Instructions for the task: Go to the line that contains "[0:24.91-0:25.11]" in the records below and repeat it, and each line after it, exactly through the end, omitting pictures.

Information:
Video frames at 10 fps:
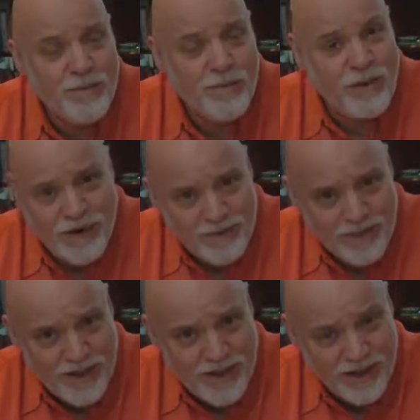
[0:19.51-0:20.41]
Whatever
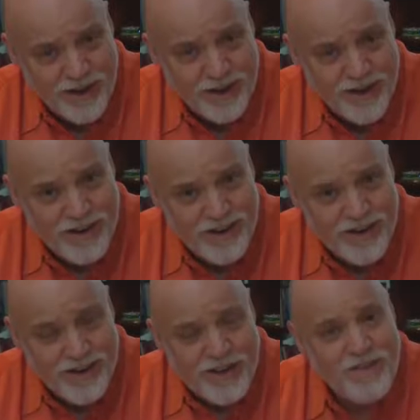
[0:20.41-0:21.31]
they are,
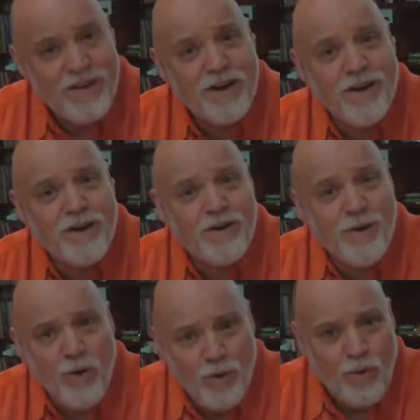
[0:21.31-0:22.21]
there are
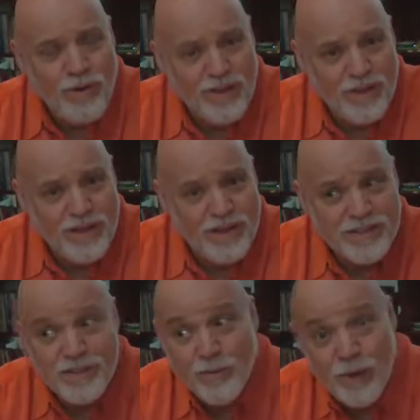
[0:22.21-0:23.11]
old
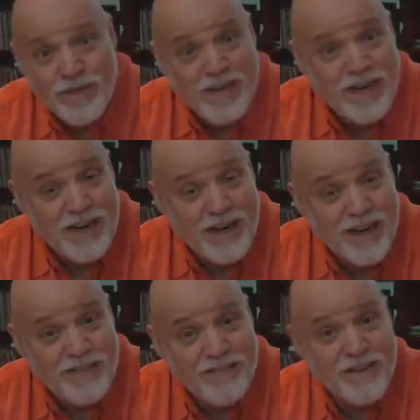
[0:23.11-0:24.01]
things that once had
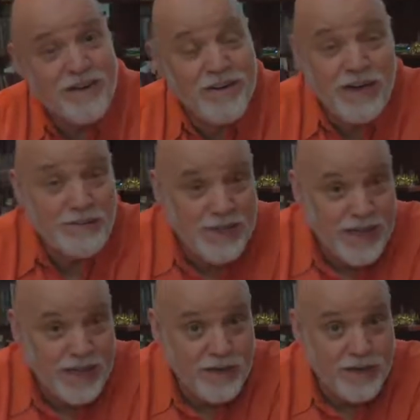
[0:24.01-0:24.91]
life that are now
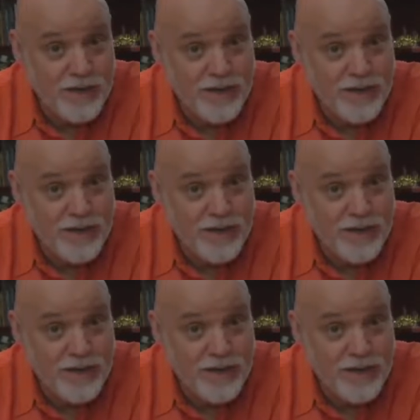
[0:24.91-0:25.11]
dead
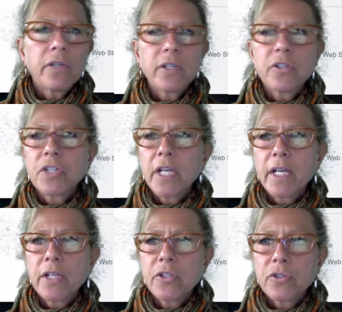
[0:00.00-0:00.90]
can
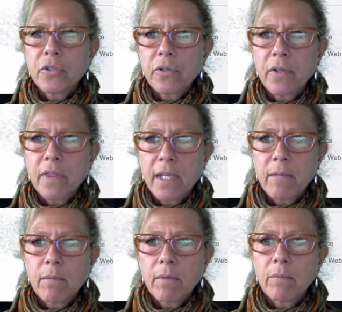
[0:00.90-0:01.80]
change your
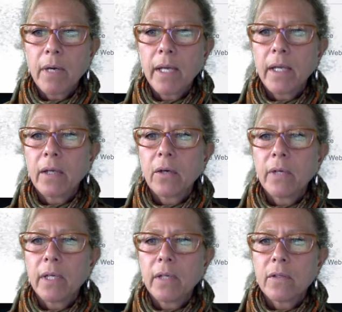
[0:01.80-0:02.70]
theme by
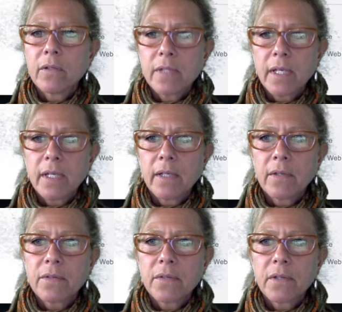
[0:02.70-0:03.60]
going into
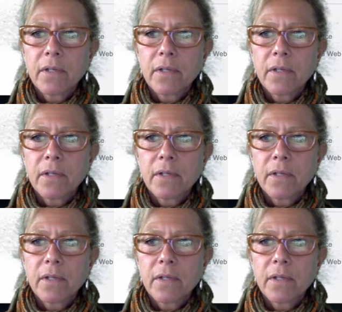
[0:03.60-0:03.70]
Settings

Expected answer:
[0:24.91-0:25.11]
dead
[0:00.00-0:00.90]
can
[0:00.90-0:01.80]
change your
[0:01.80-0:02.70]
theme by
[0:02.70-0:03.60]
going into
[0:03.60-0:03.70]
Settings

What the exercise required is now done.